TypeTreeFlow's primary acquisition route is LPSN-first. LPSN or an equivalent authoritative checklist defines the expected species set; NCBI Assembly, BioSample, GTDB, and local caches are evidence/discovery layers for available genome and sequence data.

LPSN is the naming authority for validly published and legitimate prokaryotic names. TypeTreeFlow can filter LPSN-derived records to validly published correct-name species, including official correct name (...) annotations, and write excluded synonym, misspelling, not-validly-published, pro-correct, and Candidatus rows for review. It still does not make species conclusions: report/summary.md and report/run_review.md only report traceable computational results from recorded manifests and output files.

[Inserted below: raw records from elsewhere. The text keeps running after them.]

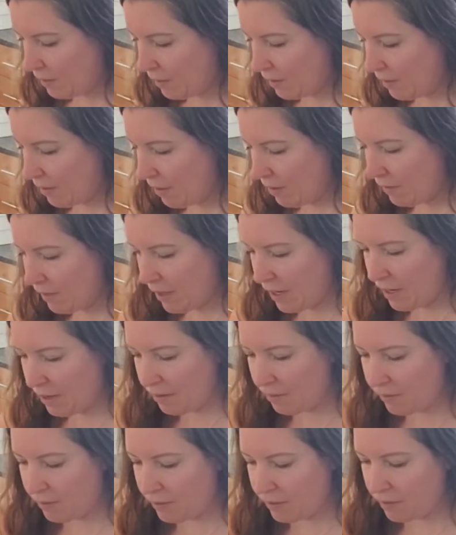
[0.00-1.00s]
So I have a
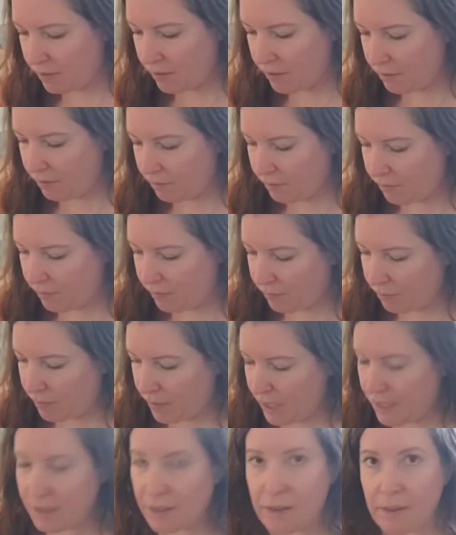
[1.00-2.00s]
handful of
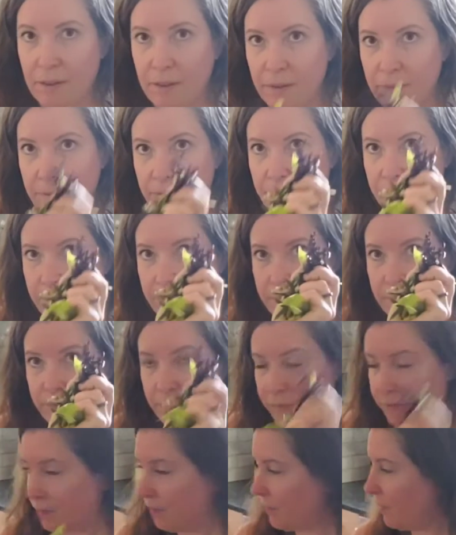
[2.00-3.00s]
basil
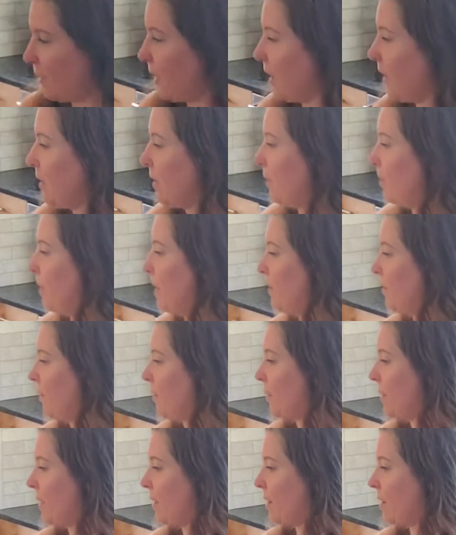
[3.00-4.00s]
that I just picked
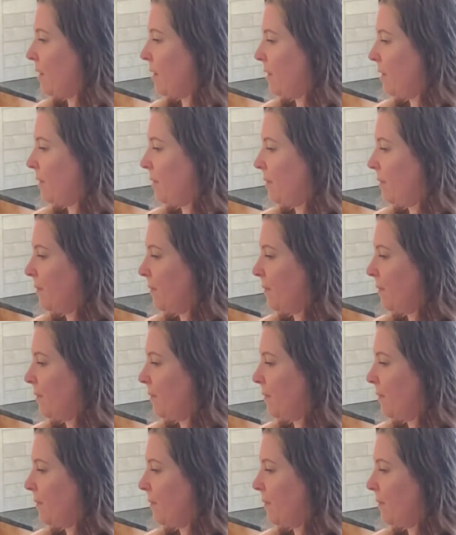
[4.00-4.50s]
from my garden.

For formal new-species publication work, review the generated checklist, candidate, selection, source-audit, manifest.tsv, name_map.tsv, report/summary.md, and report/run_review.md against LPSN or an equivalent authoritative checklist before drawing taxonomic conclusions. Use --source-audit-policy strict for formal downloads or publication-facing analyses when genome and 16S records are mixed from different sources.

Strict type-strain selection requires evidence tying an NCBI Assembly accession to the species type-strain equivalence set. A regular culture collection deposit for the same species is not enough unless it is explicitly part of, or proven equivalent to, that type strain.

Installation

Use Python 3.10 or newer.

python -m pip install -e .
python -m pip install -e ".[test]"

On Windows, editable installs place the typetreeflow console script in your Python Scripts directory. If typetreeflow --help is not found after pip install -e ., confirm that directory is on PATH. In PowerShell, you can print the expected Scripts directory with:

python -c "import site; print(site.USER_BASE + '\\Scripts')"

You can also continue to run the CLI directly:

python typetreeflow.py --help

Core Python dependencies are declared in pyproject.toml. Real guarded downloads additionally require the datasets executable on PATH. Real barrnap execution requires barrnap. Real FastANI execution requires fastANI. Real phylogeny execution requires mafft, trimal, and iqtree2. Some conda IQ-TREE builds install the executable as iqtree; create an iqtree2 alias/symlink or use a build that provides iqtree2. Entrez-backed operations require network access, --email, and the relevant enable flag.

Local environment files

TypeTreeFlow can load local KEY=VALUE environment files before reading environment defaults. If --env-file PATH is supplied, that file is loaded. Otherwise, existing .env, .env.local, typetreeflow.env, or lpsn.env files in the current directory are loaded when present. These files are intended to stay local and ignored by git; do not commit real credentials.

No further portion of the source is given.